CHAMPAIGN, ILL. • Preparing to play rival Bowling Green while he was coach at Toledo, Tim Beckman and his team started a tradition by burning all of their orange clothing.
Never again would they be seen wearing the enemy's color.
So it was that Beckman was faced with a problem when it became apparent he was going to be offered the coaching job at Illinois. The day before Friday's news conference to announce his hiring, the 46-year-old had to buy himself an orange tie.
The missing piece having been filled, Beckman made his first impression with appropriate attire, a booming voice and energy that athletics director Mike Thomas said could "make caffeine nervous."

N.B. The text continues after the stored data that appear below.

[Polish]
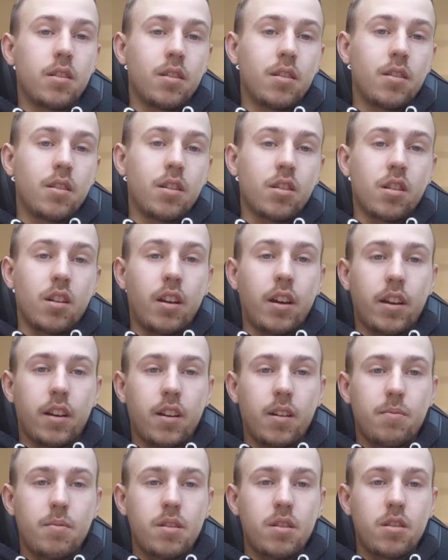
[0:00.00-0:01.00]
i też
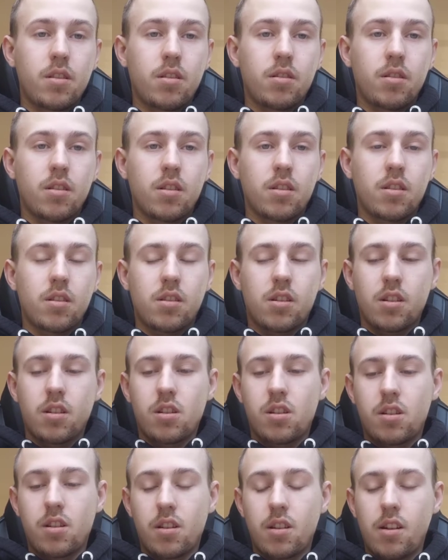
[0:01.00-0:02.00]
Lechia będzie coraz
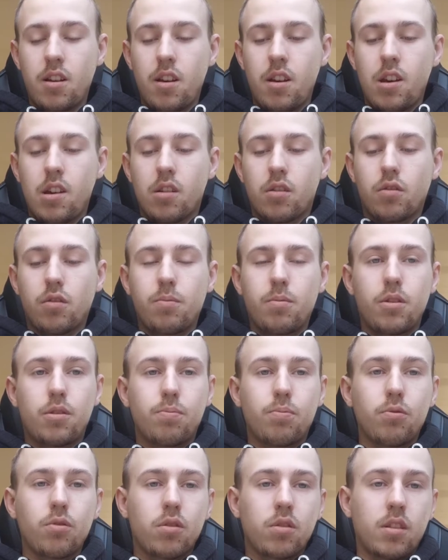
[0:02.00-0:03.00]
częściej gubić
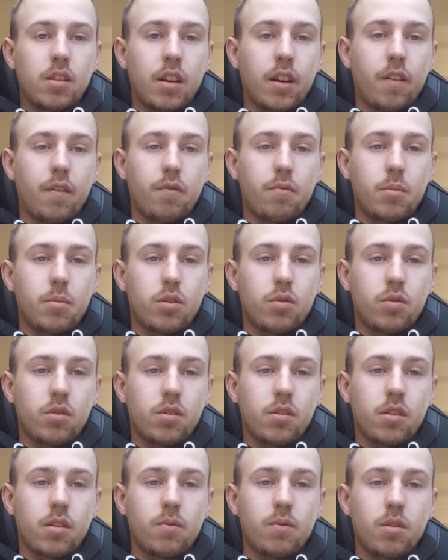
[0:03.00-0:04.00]
punkty, jak w meczu
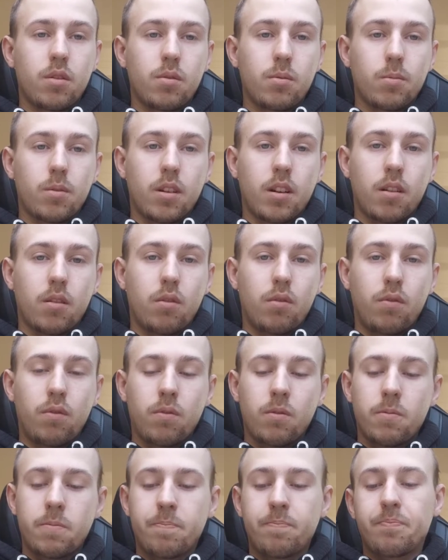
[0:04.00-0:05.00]
z Wisłą
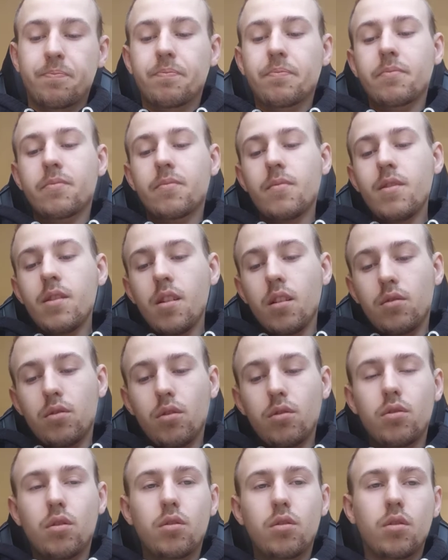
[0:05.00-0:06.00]
Kraków,
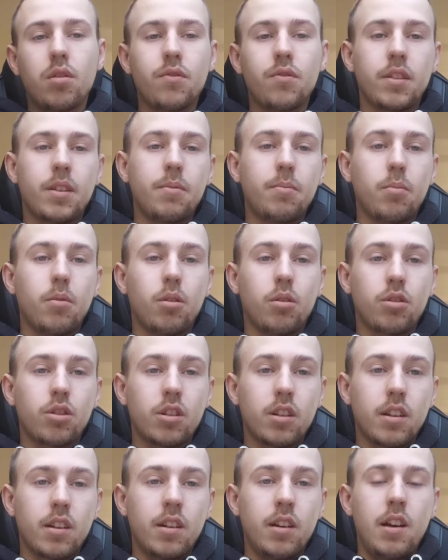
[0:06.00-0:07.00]
no to kto wie,
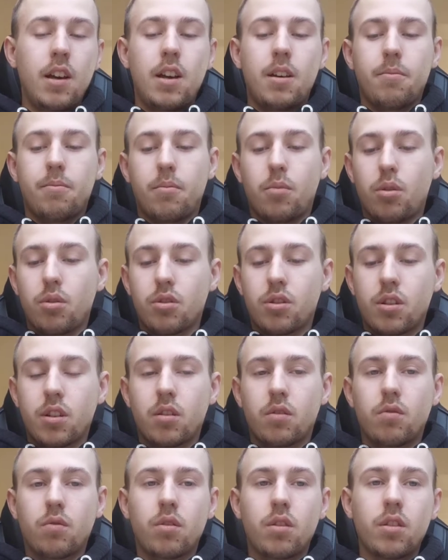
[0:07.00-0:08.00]
może, może
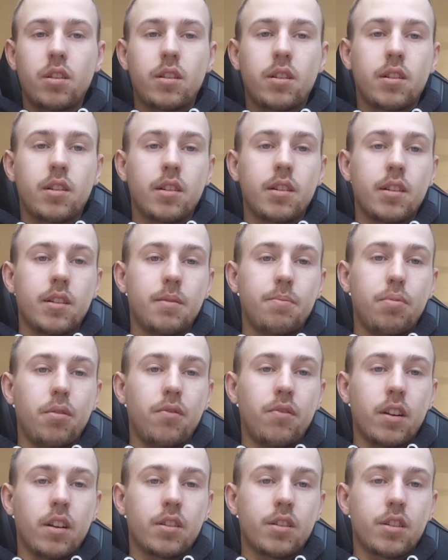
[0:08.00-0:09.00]
Górnik e,
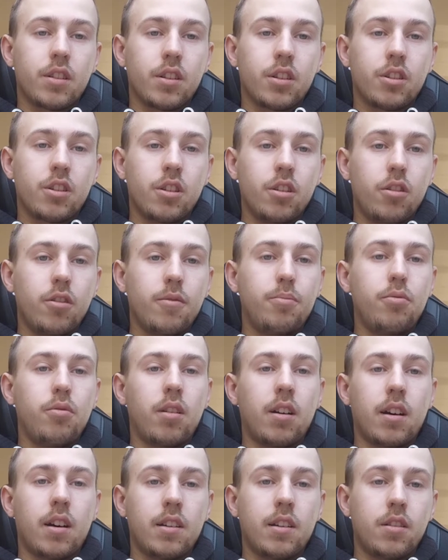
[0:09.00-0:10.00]
powalczy jeszcze o
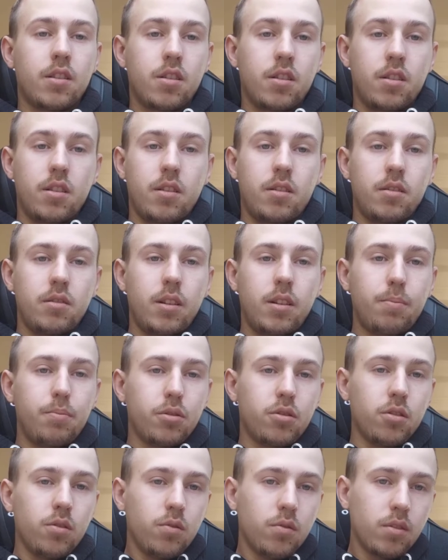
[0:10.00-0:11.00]
puchary, gdzie na
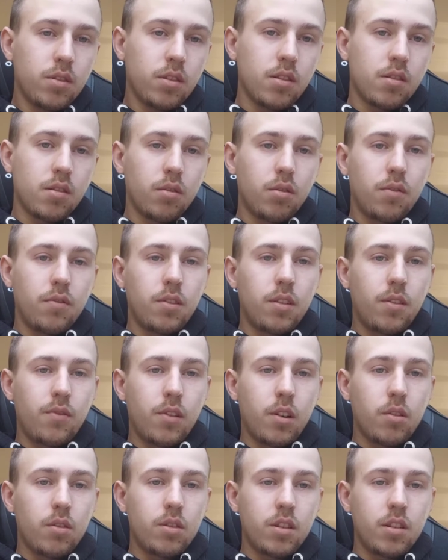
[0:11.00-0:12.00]
początku sezonu
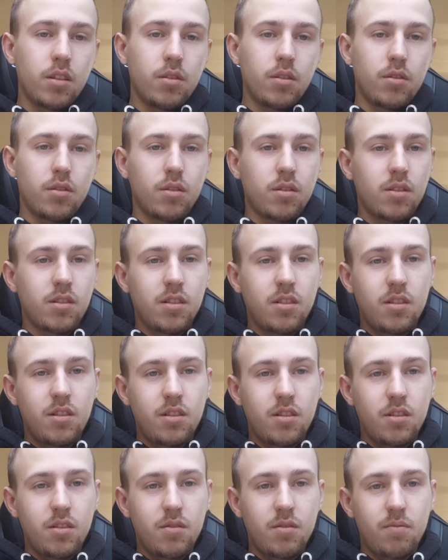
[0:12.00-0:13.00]
wydawało się to
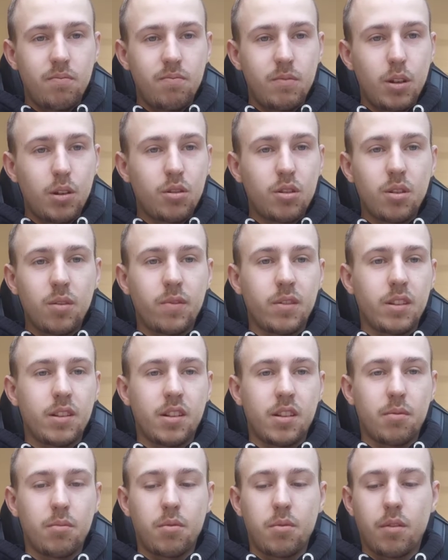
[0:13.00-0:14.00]
dosyć mm,
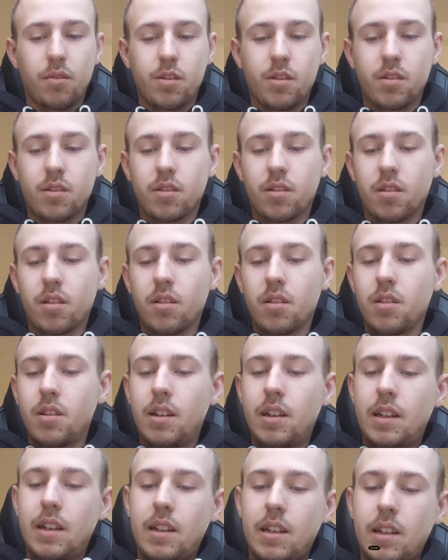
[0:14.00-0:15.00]
nieoczywiste mimo wszystko.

Having been immersed in a coaching family his entire life, Beckman said reaching the Big Ten is a goal he has had since childhood.
"I would say this is as good a day as it was when my children were born,'' he said. "This is a dream come true for the Beckman family."
Beckman was 21-16 at Toledo, where he landed on the heels of the school's point-shaving scandal. The program had significant academic problems and only 72 scholarships in 2009. The Rockets have gone 8-5 and 8-4 the last two seasons and 14-2 in the Mid-American Conference.
That résumé earned Beckman a jump from $409,000 a year to a five-year contract that will start at $1.6 million and average $1.8 million per year.
Thomas said he spoke to Urban Meyer and Jim Tressel, among others, to get their opinions of Beckman, who worked for both.
"You talk to a lot of people and start identifying patterns,'' Thomas said. "I felt he was the best coach in that conference. Talking to a lot of people, they felt the same way."
Thomas hired a head coach from the MAC for the third time in six years, having tabbed Brian Kelly and Butch Jones while he was at Cincinnati. He repeated a move made by Missouri in 2001, when Gary Pinkel was lured from Toledo, eventually turning Mizzou into a perennial bowl team.
Beckman's first duties at Illinois will be meeting with each assistant coach over the weekend and hitting the road for recruiting, probably Monday. He will not be involved in preparation for the Illini's appearance in the Fight Hunger Bowl on Dec. 31.
Beckman was noncommittal on the construction of a staff. The most pressing issue is whether to keep defensive coordinator Vic Koenning, who has his Illini unit ranked No. 7 in the country.
Toledo offensive coordinator Matt Campbell was retained to coach the team's bowl game. But Beckman said he wants Campbell and will try to lure as many of his Toledo assistants as possible to Champaign.
"I don't know Vic,'' he said. "Everywhere he's been he's done a tremendous job. I look forward to speaking with him and decisions will be made after I speak to everyone. It's important that the coaching staff understand what my ambitions are for the program."
Beckman's recruiting base at Toledo has been Ohio. He intends to concentrate on a radius of four hours from Champaign, focusing heavily on Chicago and St. Louis. Toledo has had the highest-ranked recruiting class in the MAC the last two years.
Thomas said he had Beckman on his original list of prospects and first made contact a week ago. He received a sense of Beckman's personality immediately.
"Coach Beckman has a little bit of a swagger to him,'' Thomas said. "I noticed that in the interview process, and to have a little swagger is a good thing to me. He's not intimidated and not afraid to take a punch. In a lot of ways, in our conference that's extremely important."
Although he has been a head coach only three years, Beckman has worked under some of the most successful coaches in the country. He spent two years with Mike Gundy at Oklahoma State, two with Tressel at Ohio State and two on Meyer's staff at Bowling Green.
"I've been in staff rooms with national championship coaches,'' he said. "But the one that rubbed off the most is my father. (Dave Beckman was an assistant at several colleges.) There are only certain coaches who can say that for every waking minute of my life, I've been around football. I was raised in this profession."